Règle N°1 : L'univers de ton film tu respecteras. "Oui mais là non, pas envie".

Pour moi, Elysium est le blockbuster de trop. Bon, je sais, je dis ça mais j'irai en voir des tas d'autres. Peu importe, car pour le moment, je suis grave vénère, tellement en colère contre le système que je pourrais monter une organisation secrète qui s’appellerait "L'organisation secrète des gens vénères contre le système". À la lecture de cette introduction, vous avez peut-être une idée de l'état dans lequel m'a mis le film.

Allons droit au but : Elysium se démonte lui-même. Ce film met en place avec efficacité un univers (certes simpliste) dans les 20 premières minutes du film, pour ensuite détruire, presque méthodiquement, toute cohérence le concernant.

Le début d'Elysium m'a emballé. Une base somme toute classique : d'un côté, le royaume des riches, ayant décidé d'ignorer la misère du monde, et de l'autre, celui des pauvres et de leur survie difficile (thème récurrent depuis le fameux Métropolis de Fritz Lang). Soit. Tout cela est esthétiquement bien attrayant et pessimiste au possible. Ajoutez un peu de Jodie Foster et la sauce prend plutôt bien. Bref, on pouvait espérer un scénario complexe, à la hauteur du pétrin dans lequel s'est fourré l'humanité.

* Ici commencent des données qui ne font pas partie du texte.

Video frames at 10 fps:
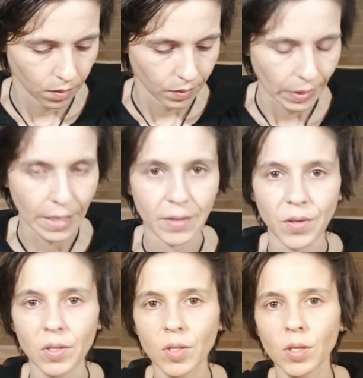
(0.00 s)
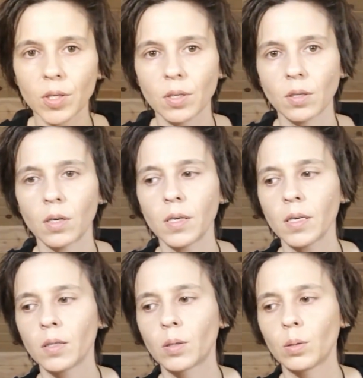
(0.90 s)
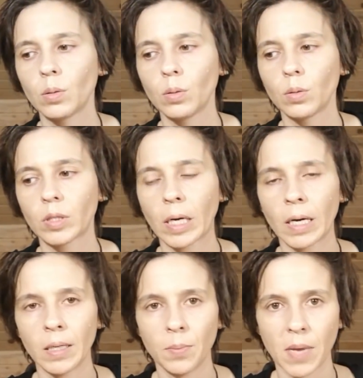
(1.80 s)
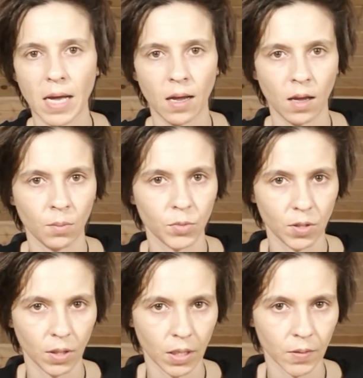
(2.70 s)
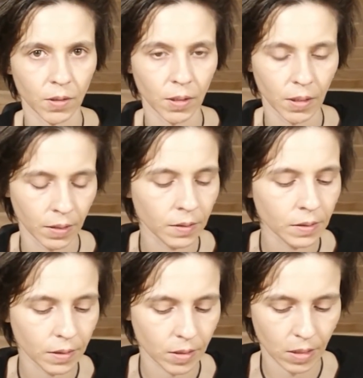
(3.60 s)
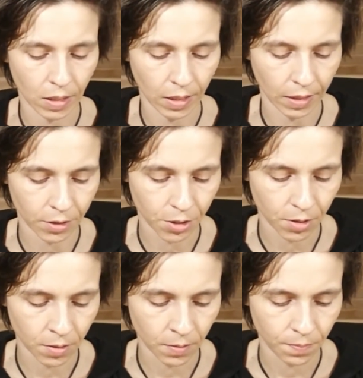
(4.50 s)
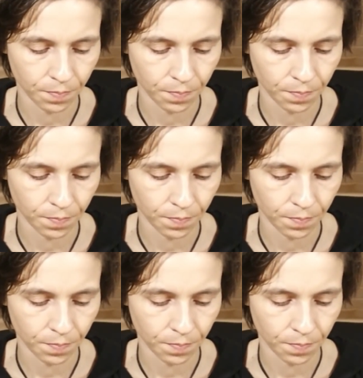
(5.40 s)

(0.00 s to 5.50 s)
Yeah, things are starting to tie back up together here in this connection.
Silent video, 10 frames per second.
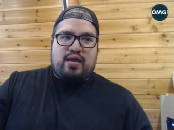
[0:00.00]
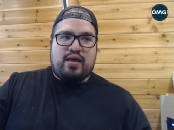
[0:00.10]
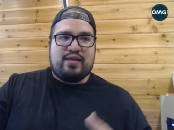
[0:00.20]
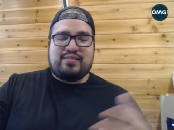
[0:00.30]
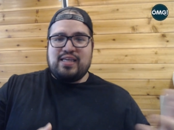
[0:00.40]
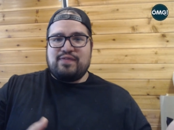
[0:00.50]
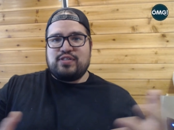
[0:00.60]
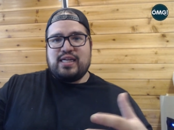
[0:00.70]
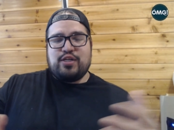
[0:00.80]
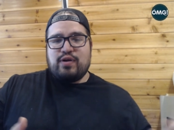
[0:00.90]
and see if
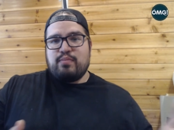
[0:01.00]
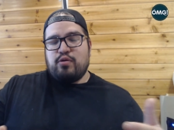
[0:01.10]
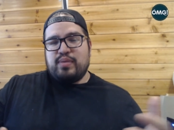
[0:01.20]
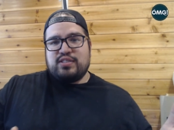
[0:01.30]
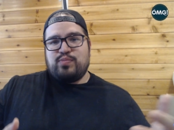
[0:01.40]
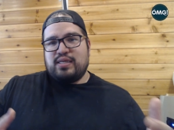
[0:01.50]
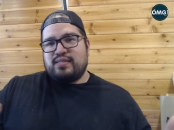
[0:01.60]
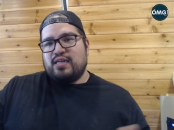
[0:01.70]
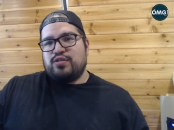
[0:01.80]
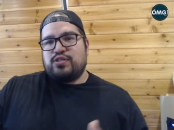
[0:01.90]
there's any direct mail pieces being
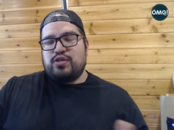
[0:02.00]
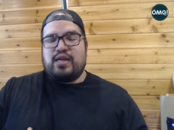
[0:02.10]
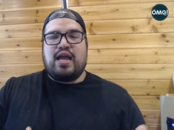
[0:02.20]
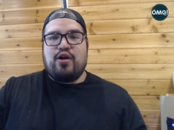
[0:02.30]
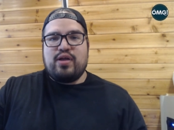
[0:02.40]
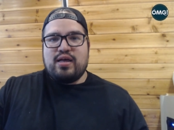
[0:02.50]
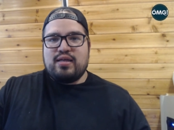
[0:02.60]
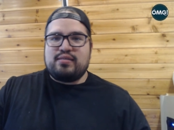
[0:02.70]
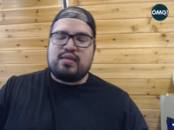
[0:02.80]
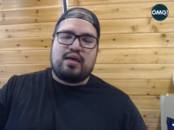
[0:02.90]
sent to certain
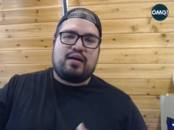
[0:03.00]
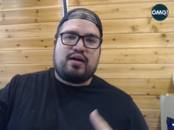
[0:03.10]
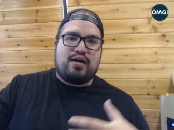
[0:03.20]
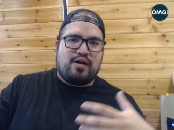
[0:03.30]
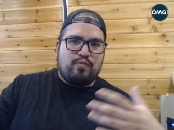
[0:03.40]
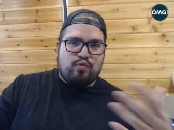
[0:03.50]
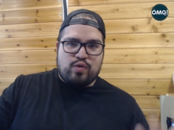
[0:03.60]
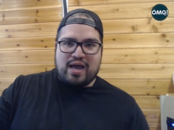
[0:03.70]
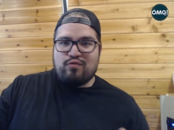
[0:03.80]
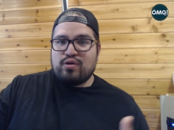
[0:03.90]
areas, kind
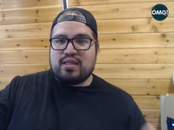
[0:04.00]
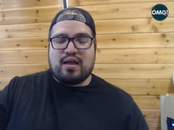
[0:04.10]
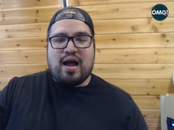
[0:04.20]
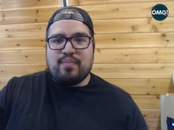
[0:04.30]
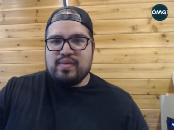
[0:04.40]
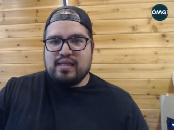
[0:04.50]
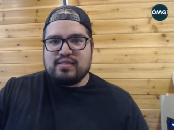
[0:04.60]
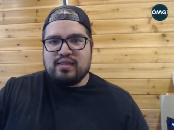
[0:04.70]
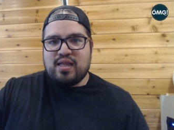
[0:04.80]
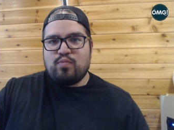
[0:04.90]
of what the copy is
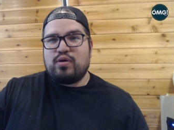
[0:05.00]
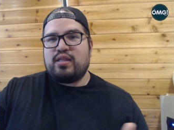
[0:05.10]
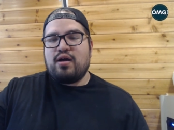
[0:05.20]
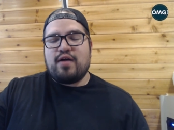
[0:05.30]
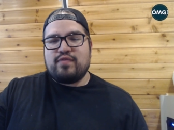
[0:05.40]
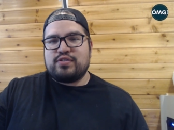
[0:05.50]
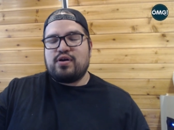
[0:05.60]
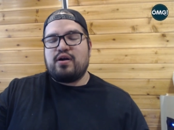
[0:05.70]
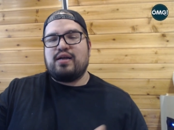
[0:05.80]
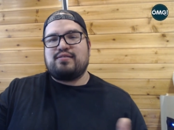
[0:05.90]
on them, what the offers
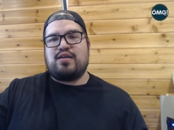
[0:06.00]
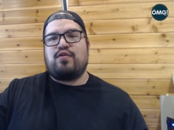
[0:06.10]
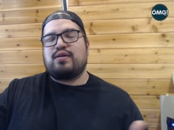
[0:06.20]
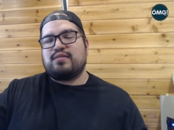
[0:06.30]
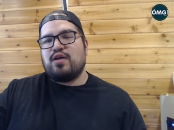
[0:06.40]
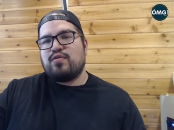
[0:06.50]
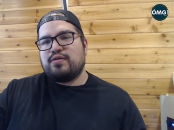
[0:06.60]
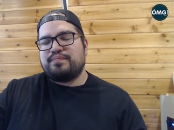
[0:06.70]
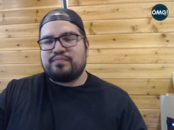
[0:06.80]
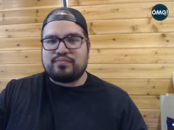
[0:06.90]
are, etc.,
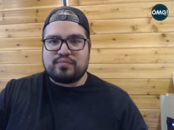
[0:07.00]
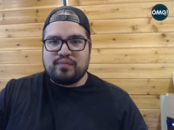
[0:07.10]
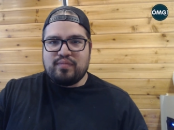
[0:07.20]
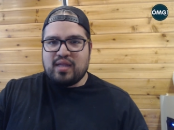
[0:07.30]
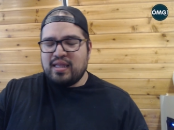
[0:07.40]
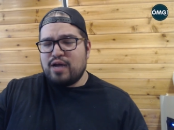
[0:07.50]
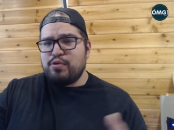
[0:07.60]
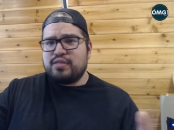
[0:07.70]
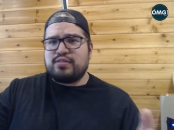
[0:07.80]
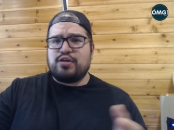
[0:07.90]
etc. And that way
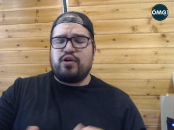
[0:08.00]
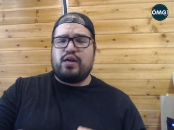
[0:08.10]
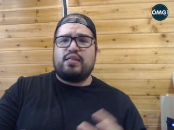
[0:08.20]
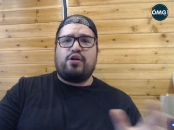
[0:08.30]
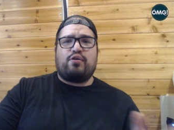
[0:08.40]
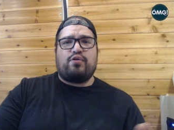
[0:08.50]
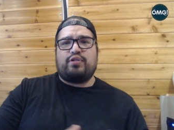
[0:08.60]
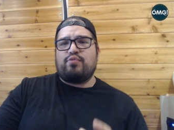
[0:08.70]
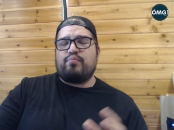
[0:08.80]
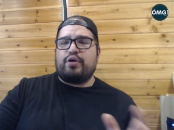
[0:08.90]
you can start creating your own
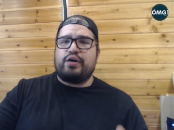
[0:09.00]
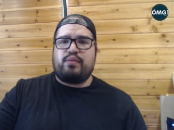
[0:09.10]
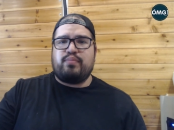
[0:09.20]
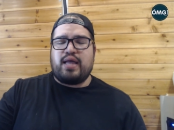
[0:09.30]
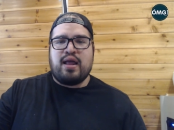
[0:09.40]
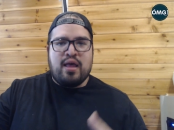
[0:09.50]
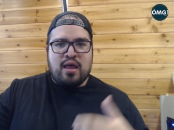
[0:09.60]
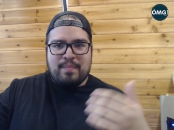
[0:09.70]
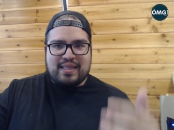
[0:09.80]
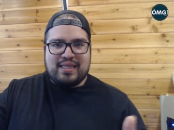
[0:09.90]
little marketing plan.
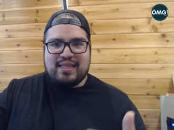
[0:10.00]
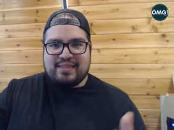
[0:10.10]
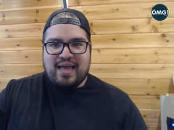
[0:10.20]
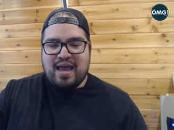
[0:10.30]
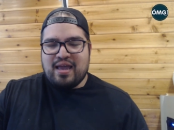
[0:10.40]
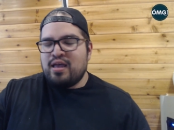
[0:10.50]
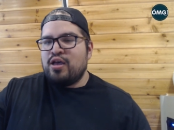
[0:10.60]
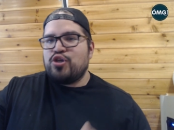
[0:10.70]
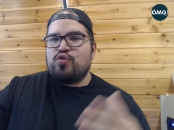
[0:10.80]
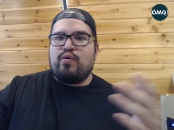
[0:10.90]
But at the end of the day,
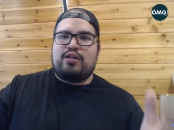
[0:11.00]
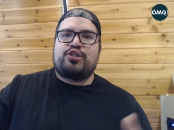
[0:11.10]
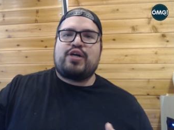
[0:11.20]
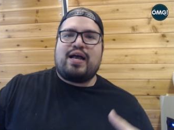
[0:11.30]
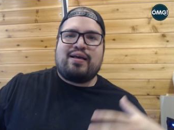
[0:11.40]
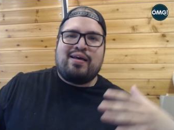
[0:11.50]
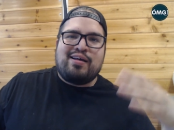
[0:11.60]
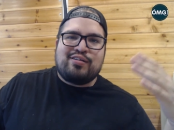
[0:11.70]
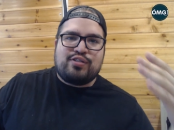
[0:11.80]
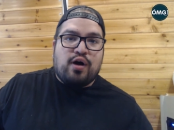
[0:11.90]
you want to track
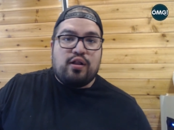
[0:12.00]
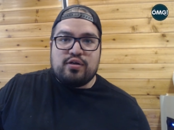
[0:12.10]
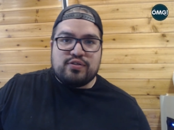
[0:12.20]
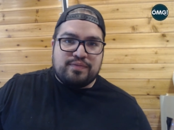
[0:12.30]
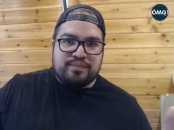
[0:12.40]
dollars.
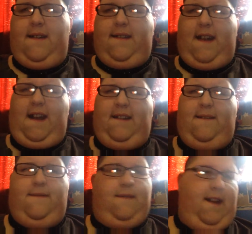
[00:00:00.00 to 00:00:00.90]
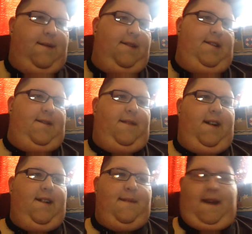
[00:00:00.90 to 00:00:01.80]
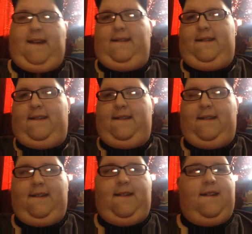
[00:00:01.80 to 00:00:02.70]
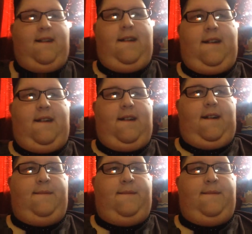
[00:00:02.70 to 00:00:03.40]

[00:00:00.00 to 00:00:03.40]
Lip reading: It's kind of like, what the fuck, man? I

Que nenni ! Après nous avoir séduit avec cet univers, le réalisateur sacrifie totalement toute cohérence sur l'autel du sacro-saint conformisme Hollywoodien auquel peu de blockbusters échappent aujourd'hui. Par exemple, on nous montre très clairement comment toute "déviance" dans le système est réprimée par l'armada de robots et de systèmes de surveillance grâce auxquels la caste supérieure a assis son contrôle sur la Terre. Le genre de robots qui te pètent le bras parce que t'as dit "chocolatine" au lieu de "pain au chocolat".

Cela n'empêchera pas notre cher Matt Damon de se taper une petite cavalcade pendant un bon tiers du film, alors que toutes les autorités le recherchent (plus un mec barbu super pas content). "On l'a perdu", annonce le technicien du centre de contrôle. Attend, ça sert à quoi de passer une demi-heure à nous montrer qu'il ne peut y avoir le moindre écart de comportement tant cette société si durement contrôlée, si c'est pour nous servir cette soupe juste après ? "Ah ben oui, mais bon c'est que c'était plus pratique pour le scénario voyez-vous...". Dans Gattaca par exemple, ça ne rigolait pas, et un poil de cheveux de travers pouvait signifier la mort, ce qui créait une réelle tension dans le film. Ici, fuck everything.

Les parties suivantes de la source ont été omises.